Il professor Giordani (Glauco Mauri) sarebbe più utile e così la scrittrice Amanda Righetti (Giuliana Calandra) se l’assassino non chiudesse a entrambi la bocca in maniera teatrale. Perché si domanda lo spettatore? perché mettere in scena delitti complicati con il solo scopo di mostrare cose che solo il morto vede? Per spaventarlo? Ma non era un semplice ostacolo da eliminare? Non ponetevi questa domanda e godetevi il brivido. L’assassino è pazzo, quale altra motivazione vorreste per i suoi atti? E intanto arriviamo a sospettare di Marco, giovane travagliato, caratterizzato come omosessuale, così bravo (Gabriele Lavia) da rubare la scena a Hemmings. Ma non è lui l’assassino, bensì la madre, Clara Calamai, descritta prima come innocua vecchierella fuori di testa ma, alla fine, insospettabilmente dotata per omicidi anche fisicamente impegnativi.
Sempre la forza della follia. Quella pazzia che decide per Marco una morte “accidentale” ma atroce e per sua madre una punizione esemplare, letteralmente messa in moto dai meccanismi di un ascensore. Giallo non certo “a prova di bomba” sul piano della logica, forse insostenibile in forma scritta, ma assolutamente geniale sullo schermo. Vediamo perché. Argento gioca soprattutto sull’accumulo di emozioni. La struttura “gialla” del suo racconto, benché supportata da frequenti spiegazioni, deduzioni, rimandi da un dettaglio a un altro, è un’impalcatura attorno alla quale è costruito un palazzo che palpita di emozioni visive, sonore, di allusioni e stati d’animo.
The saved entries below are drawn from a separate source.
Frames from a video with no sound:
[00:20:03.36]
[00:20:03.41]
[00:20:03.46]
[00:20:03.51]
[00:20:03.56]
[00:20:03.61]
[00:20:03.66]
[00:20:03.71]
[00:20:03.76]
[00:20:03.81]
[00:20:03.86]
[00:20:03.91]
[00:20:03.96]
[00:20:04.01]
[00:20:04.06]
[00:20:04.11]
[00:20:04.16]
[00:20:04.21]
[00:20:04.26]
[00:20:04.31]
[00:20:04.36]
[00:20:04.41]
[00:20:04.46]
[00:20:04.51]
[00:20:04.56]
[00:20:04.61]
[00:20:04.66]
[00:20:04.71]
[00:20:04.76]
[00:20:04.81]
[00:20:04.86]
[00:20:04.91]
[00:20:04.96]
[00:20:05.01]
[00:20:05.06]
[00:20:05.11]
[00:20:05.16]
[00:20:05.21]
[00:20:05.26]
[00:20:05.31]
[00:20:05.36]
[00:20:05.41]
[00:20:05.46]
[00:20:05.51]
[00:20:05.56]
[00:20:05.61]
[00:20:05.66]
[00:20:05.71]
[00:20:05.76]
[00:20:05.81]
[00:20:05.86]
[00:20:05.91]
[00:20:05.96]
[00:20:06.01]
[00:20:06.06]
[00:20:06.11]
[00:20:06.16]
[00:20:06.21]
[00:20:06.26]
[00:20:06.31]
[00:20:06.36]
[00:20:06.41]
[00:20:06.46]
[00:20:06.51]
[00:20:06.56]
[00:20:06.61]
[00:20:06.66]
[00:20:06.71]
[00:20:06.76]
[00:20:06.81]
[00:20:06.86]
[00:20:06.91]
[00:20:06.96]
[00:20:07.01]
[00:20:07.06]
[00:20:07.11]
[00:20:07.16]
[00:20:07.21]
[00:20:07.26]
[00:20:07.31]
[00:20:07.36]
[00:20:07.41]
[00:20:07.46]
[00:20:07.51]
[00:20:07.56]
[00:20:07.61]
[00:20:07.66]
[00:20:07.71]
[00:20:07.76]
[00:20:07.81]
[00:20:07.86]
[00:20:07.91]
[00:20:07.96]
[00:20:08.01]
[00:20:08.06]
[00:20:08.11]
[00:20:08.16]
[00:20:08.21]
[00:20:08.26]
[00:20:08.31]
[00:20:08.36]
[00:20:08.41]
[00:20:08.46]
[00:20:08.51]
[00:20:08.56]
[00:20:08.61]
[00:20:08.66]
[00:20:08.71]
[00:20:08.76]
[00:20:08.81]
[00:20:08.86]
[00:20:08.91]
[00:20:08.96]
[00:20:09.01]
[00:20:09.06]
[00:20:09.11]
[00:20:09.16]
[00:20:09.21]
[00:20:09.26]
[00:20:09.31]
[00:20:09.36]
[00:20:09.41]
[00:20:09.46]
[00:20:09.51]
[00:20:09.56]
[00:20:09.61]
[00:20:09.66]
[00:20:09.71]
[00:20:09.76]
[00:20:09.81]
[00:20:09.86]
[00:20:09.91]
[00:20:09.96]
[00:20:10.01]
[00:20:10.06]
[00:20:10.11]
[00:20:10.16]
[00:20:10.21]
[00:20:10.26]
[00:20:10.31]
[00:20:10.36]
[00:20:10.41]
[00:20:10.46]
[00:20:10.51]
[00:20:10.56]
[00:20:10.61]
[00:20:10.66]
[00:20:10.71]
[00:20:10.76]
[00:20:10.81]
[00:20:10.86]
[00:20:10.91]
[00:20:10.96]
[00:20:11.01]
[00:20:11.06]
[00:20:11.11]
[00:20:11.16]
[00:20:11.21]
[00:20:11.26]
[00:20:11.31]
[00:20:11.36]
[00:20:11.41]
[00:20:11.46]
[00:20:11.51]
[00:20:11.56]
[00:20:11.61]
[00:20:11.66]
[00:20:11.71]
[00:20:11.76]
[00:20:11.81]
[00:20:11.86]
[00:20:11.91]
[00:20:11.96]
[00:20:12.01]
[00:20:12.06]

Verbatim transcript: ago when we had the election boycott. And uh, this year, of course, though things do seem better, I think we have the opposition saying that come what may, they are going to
Per cui il “particolare mancante”, l’indizio contenuto in un vecchio libro di leggende, un disegno preso da un archivio sono strumenti che servono al regista per solleticare l’immaginazione dello spettatore.
Questa continuamente punzecchiata da ipotesi sulla naturale l’identità del criminale che ci appare onnipotente, onnisciente, capace di indovinare ogni mossa degli altri personaggi e prevenirla, spesso in modo sanguinoso. Gli spazi vuoti, gli arredi sontuosi, macabri della casa della medium, stravaganti dell’appartamento del travestito che ospita Carlo, sono oggetti di scena. Il protagonista è solo in un ambiente ostile che riecheggia le sue stesse paure, i timori nascosti. I movimenti di macchina, lenti, circolari rispecchiano, di volta in volta, l’occhio del protagonista, dell’assassino, dello spettatore che diventano tutt’uno. E qui particolari apparentemente estranei alla vicenda contribuiscono ad alzare la tensione.
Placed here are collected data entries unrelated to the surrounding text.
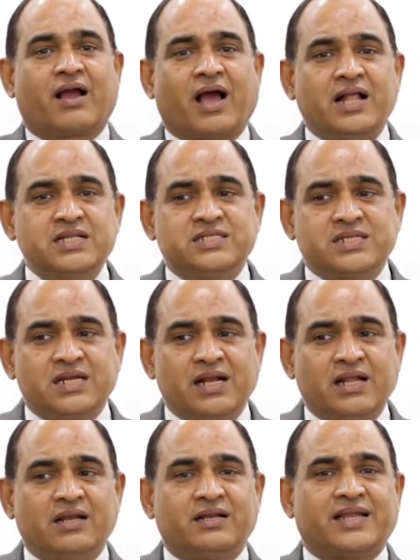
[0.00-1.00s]

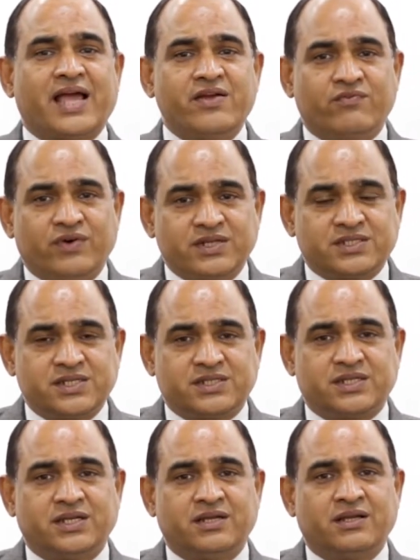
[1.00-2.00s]
cultural
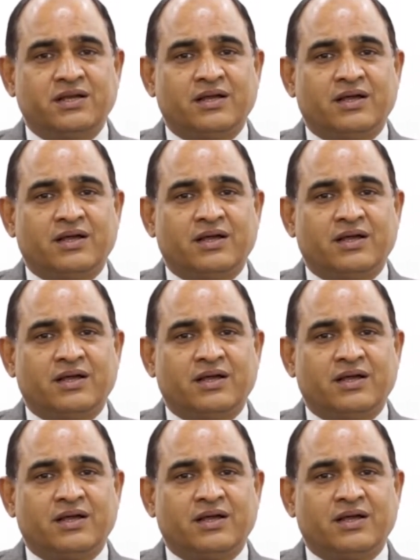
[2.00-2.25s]
diversity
Nicoletta Elmi, perfida bambina dai capelli rossi che si morde il labbro e tortura gli animali, non ha un diretto legame con l’assassino, ma fa la sua parte per creare tensione. Esattamente come i merli della Calandra e il Mad Puppett azionato in casa di Glauco Mauri. Ripeto, non esiste che un labile filo logico tra tutti questi elementi ma insieme creano un’opera corale, un’esperienza terrificante che Argento mette in scena per strappare lo spettatore del mondo reale e proiettarlo in un universo “suo” dominato dai pensieri “malvagi” dell’assassino ma che, riconosciamolo, si annidano dentro di noi. Un’ultima annotazione.
Antonio Tentori nel suo Sotto gli occhi dell’assassino parlando di Trauma cita una diversa versione della scena iniziale ambientata nel convegno di parapsicologi. Pare che, in una versione precedente di sceneggiatura, il frammento fosse inserito in una seduta spiritica che, per ragioni di plausibilità del racconto (l’assassino di cui Helga sente la presenza si allontana, cosa che nel quadro casalingo della seduta era impossibile) venne poi cambiata e spostata nel film del 1993, Trauma appunto. Piccole curiosità che alimentano il mito.